[Dataset excerpts]
=-=-=

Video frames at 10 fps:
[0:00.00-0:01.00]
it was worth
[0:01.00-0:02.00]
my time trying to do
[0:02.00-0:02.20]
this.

=-=-=

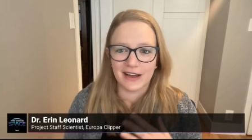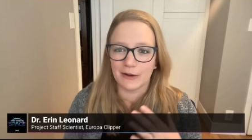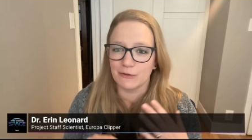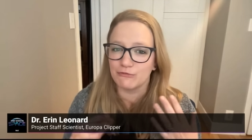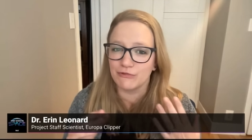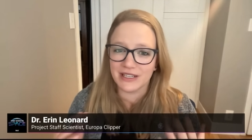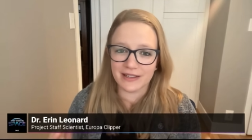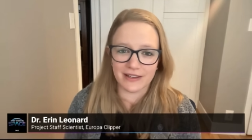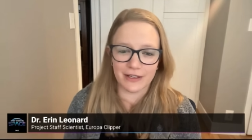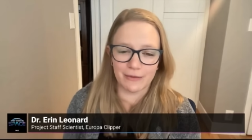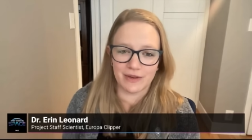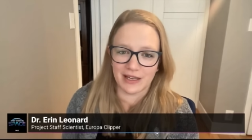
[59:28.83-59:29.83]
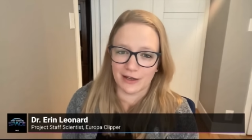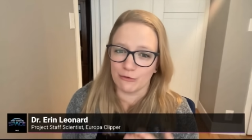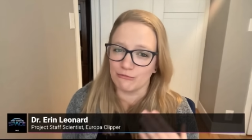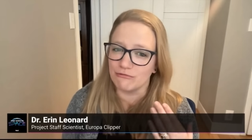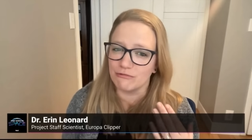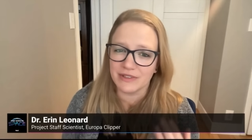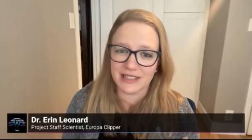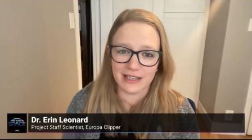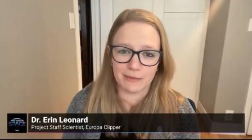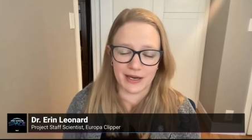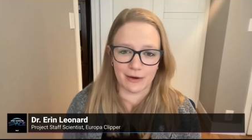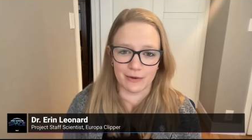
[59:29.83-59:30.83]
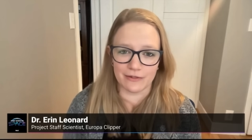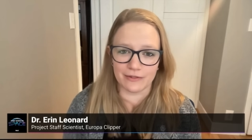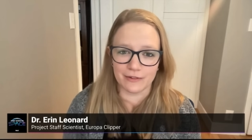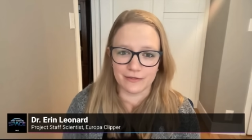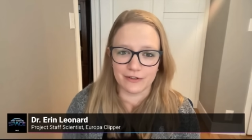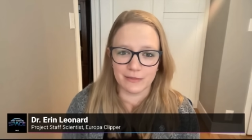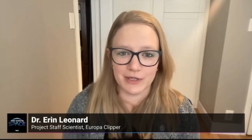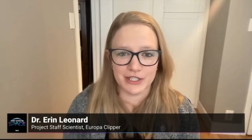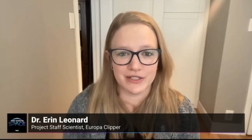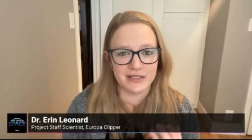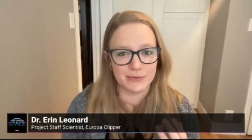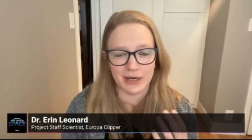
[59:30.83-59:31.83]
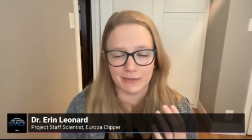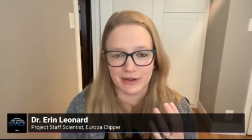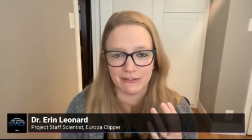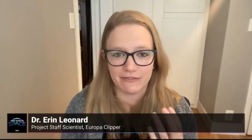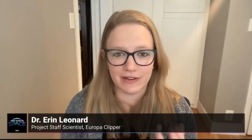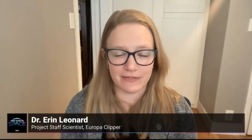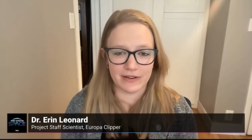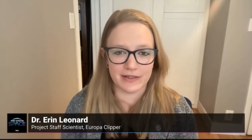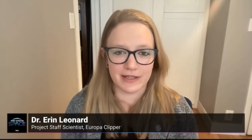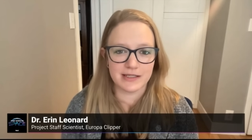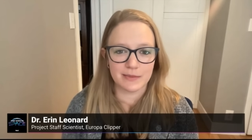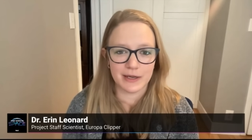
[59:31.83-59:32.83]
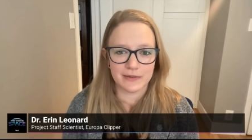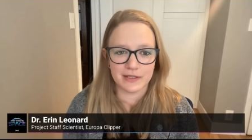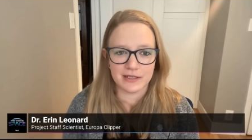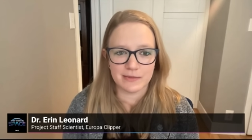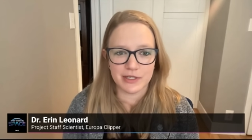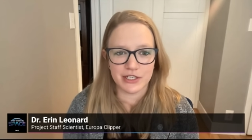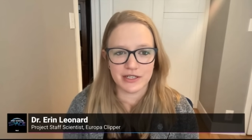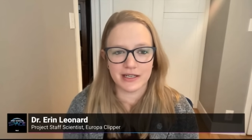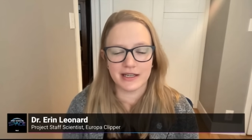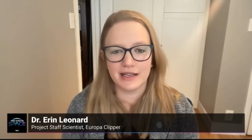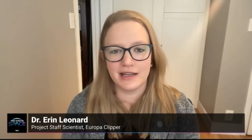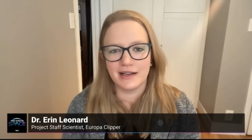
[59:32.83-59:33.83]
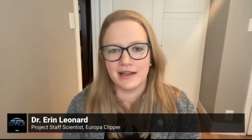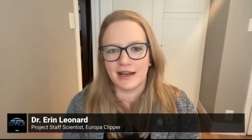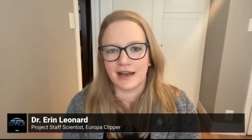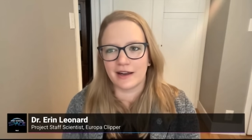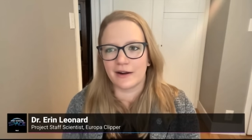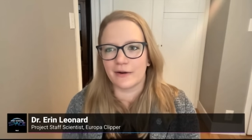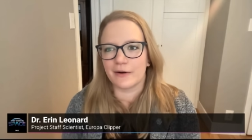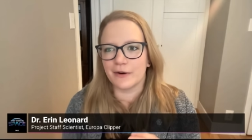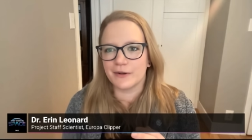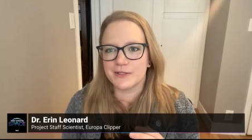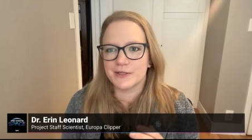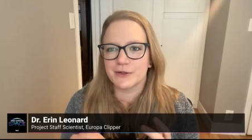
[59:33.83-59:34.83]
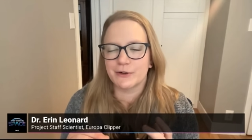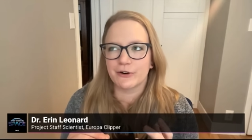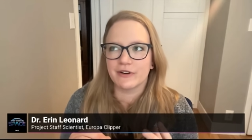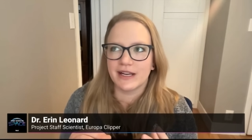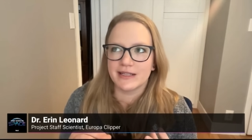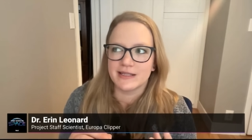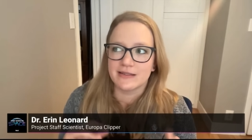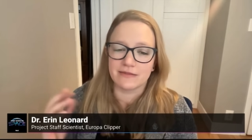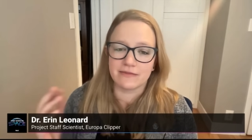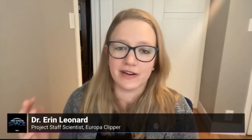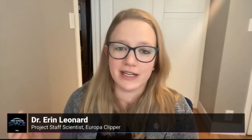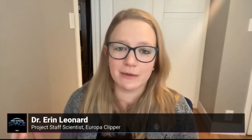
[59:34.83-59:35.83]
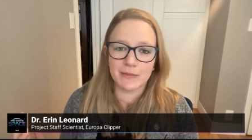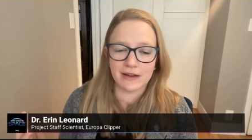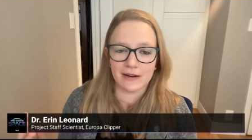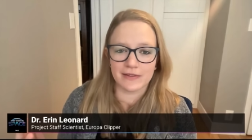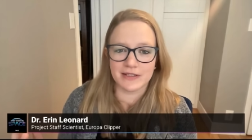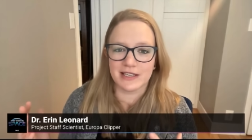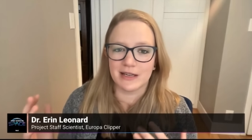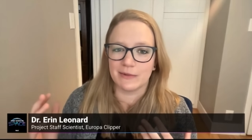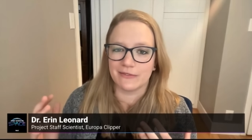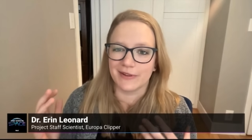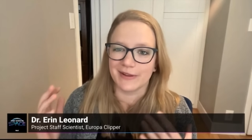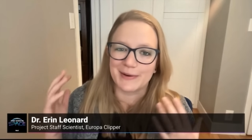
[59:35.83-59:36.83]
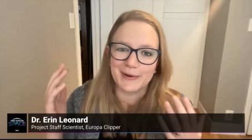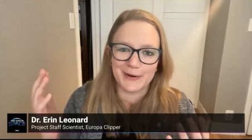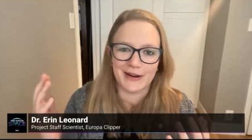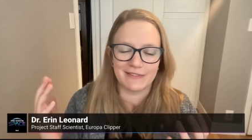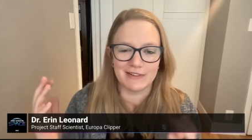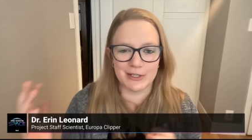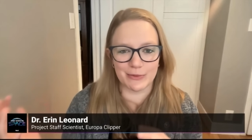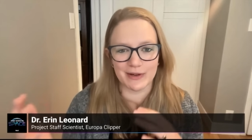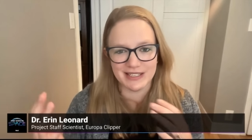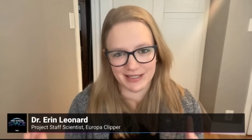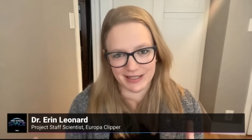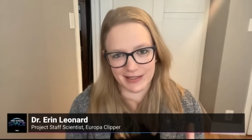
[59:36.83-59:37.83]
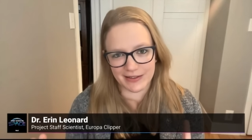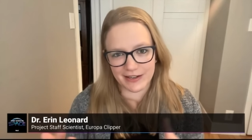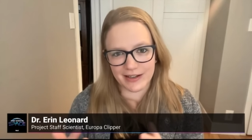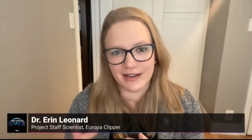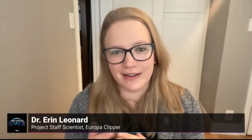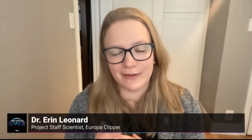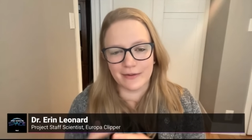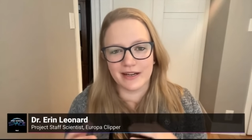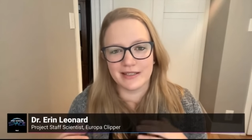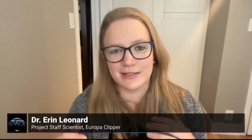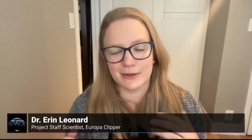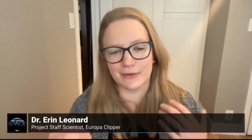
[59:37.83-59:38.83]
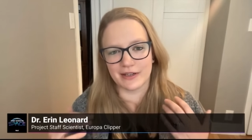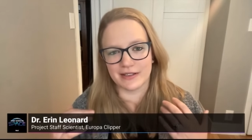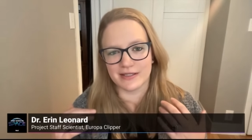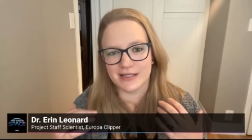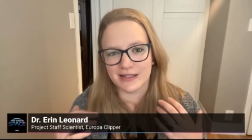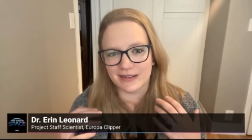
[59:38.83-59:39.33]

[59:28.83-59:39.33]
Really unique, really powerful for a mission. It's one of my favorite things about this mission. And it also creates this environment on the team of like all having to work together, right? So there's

=-=-=

Required action = Quote word for word only the lines above from the one containing "[59:30.83-59:31.83]" through the one containing "[59:38.83-59:39.33]". Pictures stay out of your copy.

Expected answer =
[59:30.83-59:31.83]
[59:31.83-59:32.83]
[59:32.83-59:33.83]
[59:33.83-59:34.83]
[59:34.83-59:35.83]
[59:35.83-59:36.83]
[59:36.83-59:37.83]
[59:37.83-59:38.83]
[59:38.83-59:39.33]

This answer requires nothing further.